(Saved data entries)
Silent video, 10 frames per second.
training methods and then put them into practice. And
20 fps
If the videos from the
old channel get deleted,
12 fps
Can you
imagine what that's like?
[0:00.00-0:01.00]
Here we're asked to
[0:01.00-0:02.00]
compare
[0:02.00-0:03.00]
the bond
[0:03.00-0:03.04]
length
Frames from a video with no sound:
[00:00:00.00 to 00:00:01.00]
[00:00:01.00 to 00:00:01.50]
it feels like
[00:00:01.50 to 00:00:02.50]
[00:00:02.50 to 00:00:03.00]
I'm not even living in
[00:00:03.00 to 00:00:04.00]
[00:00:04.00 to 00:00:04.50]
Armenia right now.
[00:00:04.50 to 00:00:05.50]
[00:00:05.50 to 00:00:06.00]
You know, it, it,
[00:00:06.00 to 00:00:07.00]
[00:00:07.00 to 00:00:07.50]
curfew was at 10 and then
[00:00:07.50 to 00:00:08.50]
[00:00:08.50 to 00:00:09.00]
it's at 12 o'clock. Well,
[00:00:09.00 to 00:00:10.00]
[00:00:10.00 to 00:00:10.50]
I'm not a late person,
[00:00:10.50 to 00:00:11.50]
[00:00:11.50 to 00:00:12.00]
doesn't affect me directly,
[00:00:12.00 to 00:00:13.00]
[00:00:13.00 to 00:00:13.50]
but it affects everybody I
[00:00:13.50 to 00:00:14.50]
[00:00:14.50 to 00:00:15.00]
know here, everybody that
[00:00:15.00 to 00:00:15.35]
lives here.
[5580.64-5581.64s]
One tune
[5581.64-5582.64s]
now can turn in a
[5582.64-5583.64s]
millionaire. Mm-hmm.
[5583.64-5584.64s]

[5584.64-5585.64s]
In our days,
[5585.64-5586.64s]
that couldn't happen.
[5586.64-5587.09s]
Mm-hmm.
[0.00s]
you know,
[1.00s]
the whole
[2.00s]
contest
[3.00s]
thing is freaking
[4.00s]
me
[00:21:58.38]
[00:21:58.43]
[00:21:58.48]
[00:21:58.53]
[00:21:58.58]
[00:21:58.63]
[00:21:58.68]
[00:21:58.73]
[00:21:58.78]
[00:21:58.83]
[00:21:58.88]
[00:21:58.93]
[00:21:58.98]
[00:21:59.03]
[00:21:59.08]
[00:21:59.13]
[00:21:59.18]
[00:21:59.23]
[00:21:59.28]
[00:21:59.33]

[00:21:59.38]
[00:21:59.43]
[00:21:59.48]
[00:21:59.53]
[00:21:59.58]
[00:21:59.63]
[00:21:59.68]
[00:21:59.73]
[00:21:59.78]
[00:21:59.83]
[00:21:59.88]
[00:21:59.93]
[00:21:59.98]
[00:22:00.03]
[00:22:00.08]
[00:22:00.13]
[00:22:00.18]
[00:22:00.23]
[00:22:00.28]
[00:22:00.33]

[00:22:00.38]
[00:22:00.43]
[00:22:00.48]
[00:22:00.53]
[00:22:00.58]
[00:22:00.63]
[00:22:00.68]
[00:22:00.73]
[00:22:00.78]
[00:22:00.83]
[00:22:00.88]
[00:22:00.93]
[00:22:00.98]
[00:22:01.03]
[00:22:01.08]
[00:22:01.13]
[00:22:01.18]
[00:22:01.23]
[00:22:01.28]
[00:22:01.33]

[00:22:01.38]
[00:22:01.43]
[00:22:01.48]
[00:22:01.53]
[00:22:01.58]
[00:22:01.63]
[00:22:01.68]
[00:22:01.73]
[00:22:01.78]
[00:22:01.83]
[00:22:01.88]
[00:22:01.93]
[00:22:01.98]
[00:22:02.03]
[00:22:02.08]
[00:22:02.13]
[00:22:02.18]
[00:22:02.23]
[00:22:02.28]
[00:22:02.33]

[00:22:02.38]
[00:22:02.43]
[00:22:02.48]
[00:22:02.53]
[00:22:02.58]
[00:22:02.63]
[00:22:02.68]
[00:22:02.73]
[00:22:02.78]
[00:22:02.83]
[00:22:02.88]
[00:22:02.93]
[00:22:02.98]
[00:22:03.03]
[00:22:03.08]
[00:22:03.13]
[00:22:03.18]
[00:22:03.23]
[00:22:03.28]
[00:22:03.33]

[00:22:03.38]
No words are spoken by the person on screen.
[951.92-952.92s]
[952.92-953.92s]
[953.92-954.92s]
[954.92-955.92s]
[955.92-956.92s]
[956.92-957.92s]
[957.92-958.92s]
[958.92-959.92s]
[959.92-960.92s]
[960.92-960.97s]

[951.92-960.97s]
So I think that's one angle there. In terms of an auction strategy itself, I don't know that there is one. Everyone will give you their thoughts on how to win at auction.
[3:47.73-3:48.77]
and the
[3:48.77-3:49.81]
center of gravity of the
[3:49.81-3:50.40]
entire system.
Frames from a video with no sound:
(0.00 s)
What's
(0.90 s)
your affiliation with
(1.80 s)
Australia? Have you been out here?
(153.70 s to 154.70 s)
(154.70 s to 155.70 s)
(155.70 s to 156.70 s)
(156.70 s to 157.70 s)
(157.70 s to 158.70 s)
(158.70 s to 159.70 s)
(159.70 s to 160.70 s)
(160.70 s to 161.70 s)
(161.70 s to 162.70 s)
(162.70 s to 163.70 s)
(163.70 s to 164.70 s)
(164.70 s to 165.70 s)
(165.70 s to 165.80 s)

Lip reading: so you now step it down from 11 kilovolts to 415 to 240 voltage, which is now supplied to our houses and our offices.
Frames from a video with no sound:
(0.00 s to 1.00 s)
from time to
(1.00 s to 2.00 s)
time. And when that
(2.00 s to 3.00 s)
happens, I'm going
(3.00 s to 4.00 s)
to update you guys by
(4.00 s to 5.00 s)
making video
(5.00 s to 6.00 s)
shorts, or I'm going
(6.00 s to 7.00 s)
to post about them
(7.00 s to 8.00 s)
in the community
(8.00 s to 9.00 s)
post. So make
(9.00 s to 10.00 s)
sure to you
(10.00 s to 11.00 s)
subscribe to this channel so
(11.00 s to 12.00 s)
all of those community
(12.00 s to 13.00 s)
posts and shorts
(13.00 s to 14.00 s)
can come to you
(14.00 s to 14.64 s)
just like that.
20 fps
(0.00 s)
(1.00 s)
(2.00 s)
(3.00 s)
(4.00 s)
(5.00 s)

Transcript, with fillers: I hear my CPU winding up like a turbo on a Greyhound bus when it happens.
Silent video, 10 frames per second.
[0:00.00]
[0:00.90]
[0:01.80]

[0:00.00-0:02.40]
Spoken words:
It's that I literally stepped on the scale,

- [Task brief] Reproduce every record, making sure each one stays exactly the same.

- [The answer]
Silent video, 10 frames per second.
training methods and then put them into practice. And
20 fps
If the videos from the
old channel get deleted,
12 fps
Can you
imagine what that's like?
[0:00.00-0:01.00]
Here we're asked to
[0:01.00-0:02.00]
compare
[0:02.00-0:03.00]
the bond
[0:03.00-0:03.04]
length
Frames from a video with no sound:
[00:00:00.00 to 00:00:01.00]
[00:00:01.00 to 00:00:01.50]
it feels like
[00:00:01.50 to 00:00:02.50]
[00:00:02.50 to 00:00:03.00]
I'm not even living in
[00:00:03.00 to 00:00:04.00]
[00:00:04.00 to 00:00:04.50]
Armenia right now.
[00:00:04.50 to 00:00:05.50]
[00:00:05.50 to 00:00:06.00]
You know, it, it,
[00:00:06.00 to 00:00:07.00]
[00:00:07.00 to 00:00:07.50]
curfew was at 10 and then
[00:00:07.50 to 00:00:08.50]
[00:00:08.50 to 00:00:09.00]
it's at 12 o'clock. Well,
[00:00:09.00 to 00:00:10.00]
[00:00:10.00 to 00:00:10.50]
I'm not a late person,
[00:00:10.50 to 00:00:11.50]
[00:00:11.50 to 00:00:12.00]
doesn't affect me directly,
[00:00:12.00 to 00:00:13.00]
[00:00:13.00 to 00:00:13.50]
but it affects everybody I
[00:00:13.50 to 00:00:14.50]
[00:00:14.50 to 00:00:15.00]
know here, everybody that
[00:00:15.00 to 00:00:15.35]
lives here.
[5580.64-5581.64s]
One tune
[5581.64-5582.64s]
now can turn in a
[5582.64-5583.64s]
millionaire. Mm-hmm.
[5583.64-5584.64s]

[5584.64-5585.64s]
In our days,
[5585.64-5586.64s]
that couldn't happen.
[5586.64-5587.09s]
Mm-hmm.
[0.00s]
you know,
[1.00s]
the whole
[2.00s]
contest
[3.00s]
thing is freaking
[4.00s]
me
[00:21:58.38]
[00:21:58.43]
[00:21:58.48]
[00:21:58.53]
[00:21:58.58]
[00:21:58.63]
[00:21:58.68]
[00:21:58.73]
[00:21:58.78]
[00:21:58.83]
[00:21:58.88]
[00:21:58.93]
[00:21:58.98]
[00:21:59.03]
[00:21:59.08]
[00:21:59.13]
[00:21:59.18]
[00:21:59.23]
[00:21:59.28]
[00:21:59.33]

[00:21:59.38]
[00:21:59.43]
[00:21:59.48]
[00:21:59.53]
[00:21:59.58]
[00:21:59.63]
[00:21:59.68]
[00:21:59.73]
[00:21:59.78]
[00:21:59.83]
[00:21:59.88]
[00:21:59.93]
[00:21:59.98]
[00:22:00.03]
[00:22:00.08]
[00:22:00.13]
[00:22:00.18]
[00:22:00.23]
[00:22:00.28]
[00:22:00.33]

[00:22:00.38]
[00:22:00.43]
[00:22:00.48]
[00:22:00.53]
[00:22:00.58]
[00:22:00.63]
[00:22:00.68]
[00:22:00.73]
[00:22:00.78]
[00:22:00.83]
[00:22:00.88]
[00:22:00.93]
[00:22:00.98]
[00:22:01.03]
[00:22:01.08]
[00:22:01.13]
[00:22:01.18]
[00:22:01.23]
[00:22:01.28]
[00:22:01.33]

[00:22:01.38]
[00:22:01.43]
[00:22:01.48]
[00:22:01.53]
[00:22:01.58]
[00:22:01.63]
[00:22:01.68]
[00:22:01.73]
[00:22:01.78]
[00:22:01.83]
[00:22:01.88]
[00:22:01.93]
[00:22:01.98]
[00:22:02.03]
[00:22:02.08]
[00:22:02.13]
[00:22:02.18]
[00:22:02.23]
[00:22:02.28]
[00:22:02.33]

[00:22:02.38]
[00:22:02.43]
[00:22:02.48]
[00:22:02.53]
[00:22:02.58]
[00:22:02.63]
[00:22:02.68]
[00:22:02.73]
[00:22:02.78]
[00:22:02.83]
[00:22:02.88]
[00:22:02.93]
[00:22:02.98]
[00:22:03.03]
[00:22:03.08]
[00:22:03.13]
[00:22:03.18]
[00:22:03.23]
[00:22:03.28]
[00:22:03.33]

[00:22:03.38]
No words are spoken by the person on screen.
[951.92-952.92s]
[952.92-953.92s]
[953.92-954.92s]
[954.92-955.92s]
[955.92-956.92s]
[956.92-957.92s]
[957.92-958.92s]
[958.92-959.92s]
[959.92-960.92s]
[960.92-960.97s]

[951.92-960.97s]
So I think that's one angle there. In terms of an auction strategy itself, I don't know that there is one. Everyone will give you their thoughts on how to win at auction.
[3:47.73-3:48.77]
and the
[3:48.77-3:49.81]
center of gravity of the
[3:49.81-3:50.40]
entire system.
Frames from a video with no sound:
(0.00 s)
What's
(0.90 s)
your affiliation with
(1.80 s)
Australia? Have you been out here?
(153.70 s to 154.70 s)
(154.70 s to 155.70 s)
(155.70 s to 156.70 s)
(156.70 s to 157.70 s)
(157.70 s to 158.70 s)
(158.70 s to 159.70 s)
(159.70 s to 160.70 s)
(160.70 s to 161.70 s)
(161.70 s to 162.70 s)
(162.70 s to 163.70 s)
(163.70 s to 164.70 s)
(164.70 s to 165.70 s)
(165.70 s to 165.80 s)

Lip reading: so you now step it down from 11 kilovolts to 415 to 240 voltage, which is now supplied to our houses and our offices.
Frames from a video with no sound:
(0.00 s to 1.00 s)
from time to
(1.00 s to 2.00 s)
time. And when that
(2.00 s to 3.00 s)
happens, I'm going
(3.00 s to 4.00 s)
to update you guys by
(4.00 s to 5.00 s)
making video
(5.00 s to 6.00 s)
shorts, or I'm going
(6.00 s to 7.00 s)
to post about them
(7.00 s to 8.00 s)
in the community
(8.00 s to 9.00 s)
post. So make
(9.00 s to 10.00 s)
sure to you
(10.00 s to 11.00 s)
subscribe to this channel so
(11.00 s to 12.00 s)
all of those community
(12.00 s to 13.00 s)
posts and shorts
(13.00 s to 14.00 s)
can come to you
(14.00 s to 14.64 s)
just like that.
20 fps
(0.00 s)
(1.00 s)
(2.00 s)
(3.00 s)
(4.00 s)
(5.00 s)

Transcript, with fillers: I hear my CPU winding up like a turbo on a Greyhound bus when it happens.
Silent video, 10 frames per second.
[0:00.00]
[0:00.90]
[0:01.80]

[0:00.00-0:02.40]
Spoken words:
It's that I literally stepped on the scale,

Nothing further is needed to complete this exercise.